Importantly, marriage in Africa still correlates strongly with well-being when it works. Evidence from household surveys and well-being studies consistently shows higher life satisfaction among those in stable unions, especially where economic stress and conflict are limited. However, as marital quality deteriorates under economic and social strain, the benefits of marriage weaken. For many women, delaying marriage becomes a rational strategy to avoid long-term vulnerability rather than a rejection of family life.

 

This means that marriage in Africa is not dying; it is being constrained. It is gradually shifting from an expected life stage to a high-stakes decision, from a collective institution to an individual risk calculation.
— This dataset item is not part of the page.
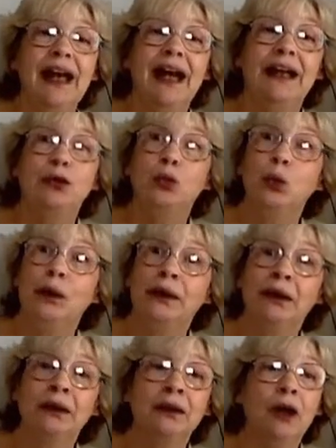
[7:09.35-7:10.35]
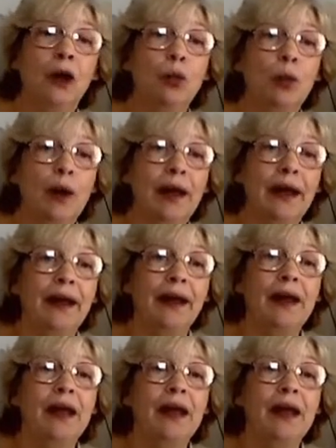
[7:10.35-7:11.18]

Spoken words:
had dwindled away.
If current trends continue without meaningful economic and institutional reform, the likely outcomes are continued delays in formal marriage, growth of informal and unstable unions, and increasing single parenthood driven not by ideology, but by constrained choices.

 

The contrast with the United States is therefore crucial. While many women in the US are losing faith in marriage as an institution—clearly reflected in the sharp decline in stated desire to marry—many women in Africa still believe in marriage but cannot find the conditions that make it viable. Africa’s marriage challenge is not primarily about values or belief. It is about economics, employment, and the widening gap between aspirations and lived realities.

 

Conditions, unlike beliefs, can be changed. But doing so requires moving beyond moral panic and imported culture wars, and instead treating marriage as part of Africa’s broader social and economic infrastructure. If we are willing to confront the structural roots of aspirational frustration, marriage in Africa remains a resilient institution—not because people are clinging to it blindly, but because they are still waiting for it to work.